**YOUR INSTRUCTIONS:** Below are records; extract exactly the lines from the one containing "(3.00 s to 4.00 s)" through the last, both included, and keep the pictures out.

(Stored data entries)
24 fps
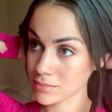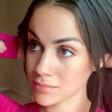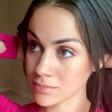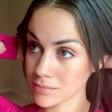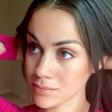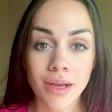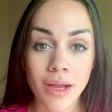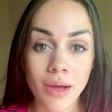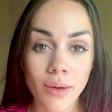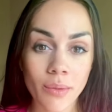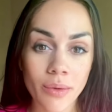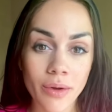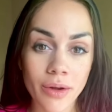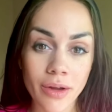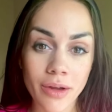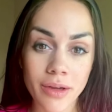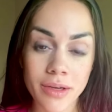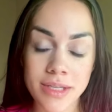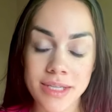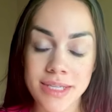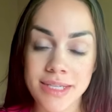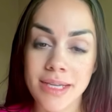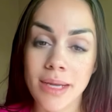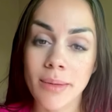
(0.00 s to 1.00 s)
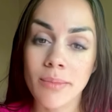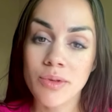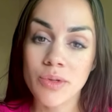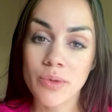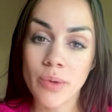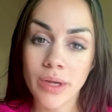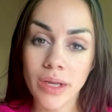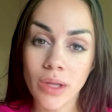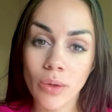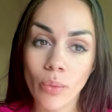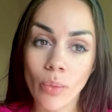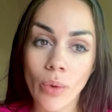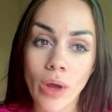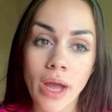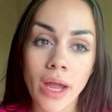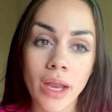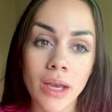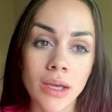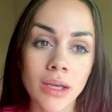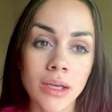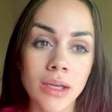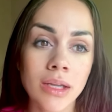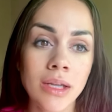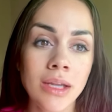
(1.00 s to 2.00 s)
Now we're on step
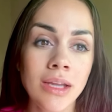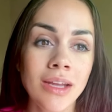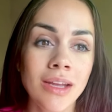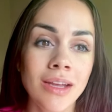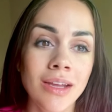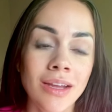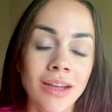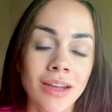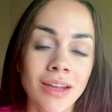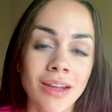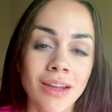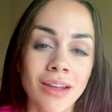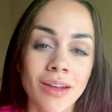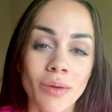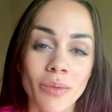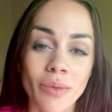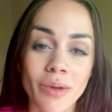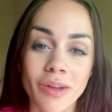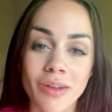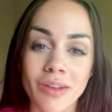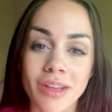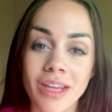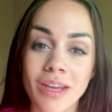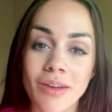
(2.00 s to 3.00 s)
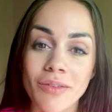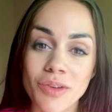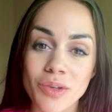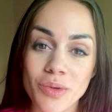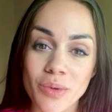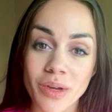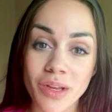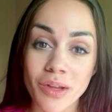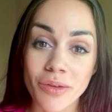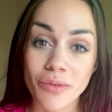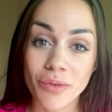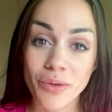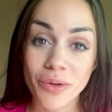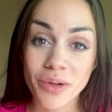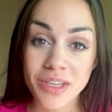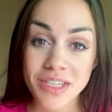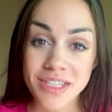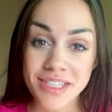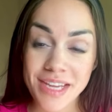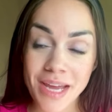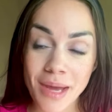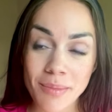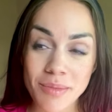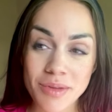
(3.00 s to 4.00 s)
21. We only have 24
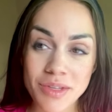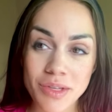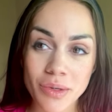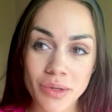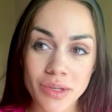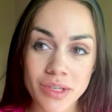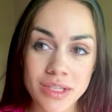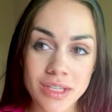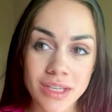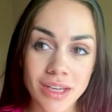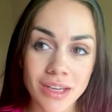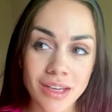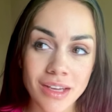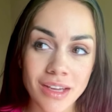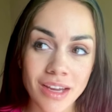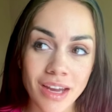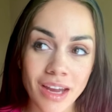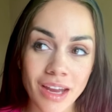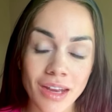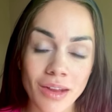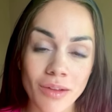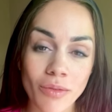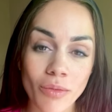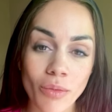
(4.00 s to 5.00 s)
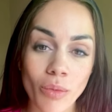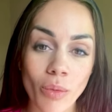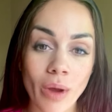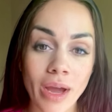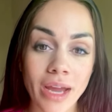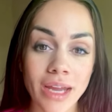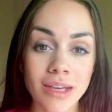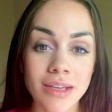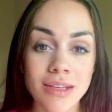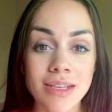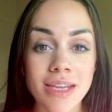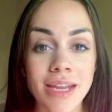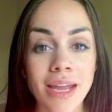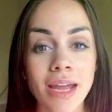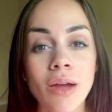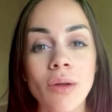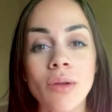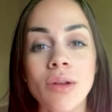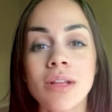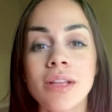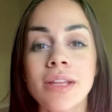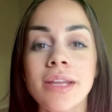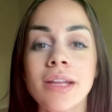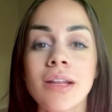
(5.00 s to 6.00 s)
steps, so it's going to kind of wind
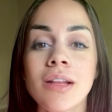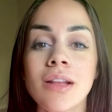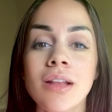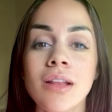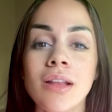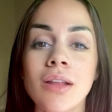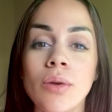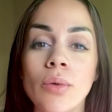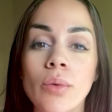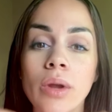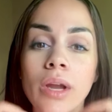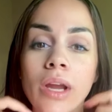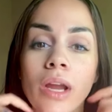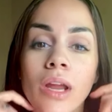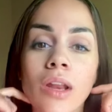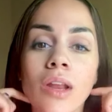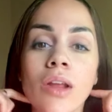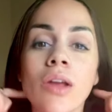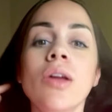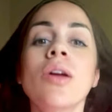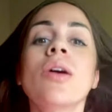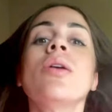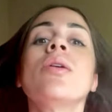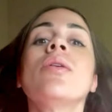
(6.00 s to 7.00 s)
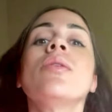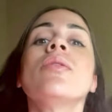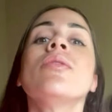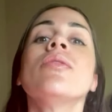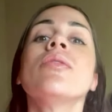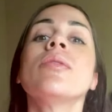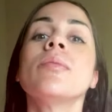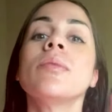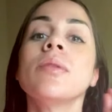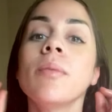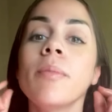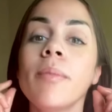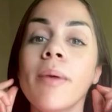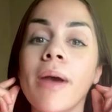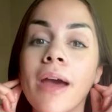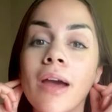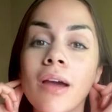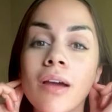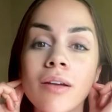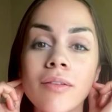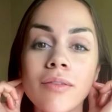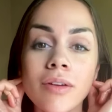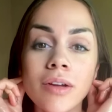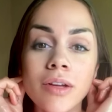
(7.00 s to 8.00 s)
down a little. We're going to go from the
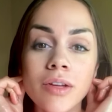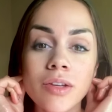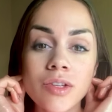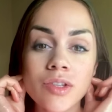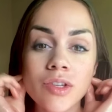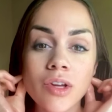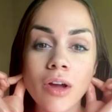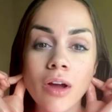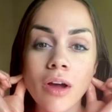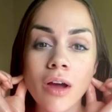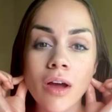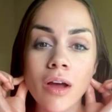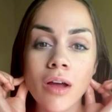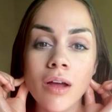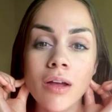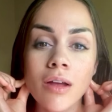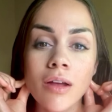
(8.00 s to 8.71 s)
back of our jaw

**SOLUTION FOR THIS EXERCISE:**
(3.00 s to 4.00 s)
21. We only have 24
(4.00 s to 5.00 s)
(5.00 s to 6.00 s)
steps, so it's going to kind of wind
(6.00 s to 7.00 s)
(7.00 s to 8.00 s)
down a little. We're going to go from the
(8.00 s to 8.71 s)
back of our jaw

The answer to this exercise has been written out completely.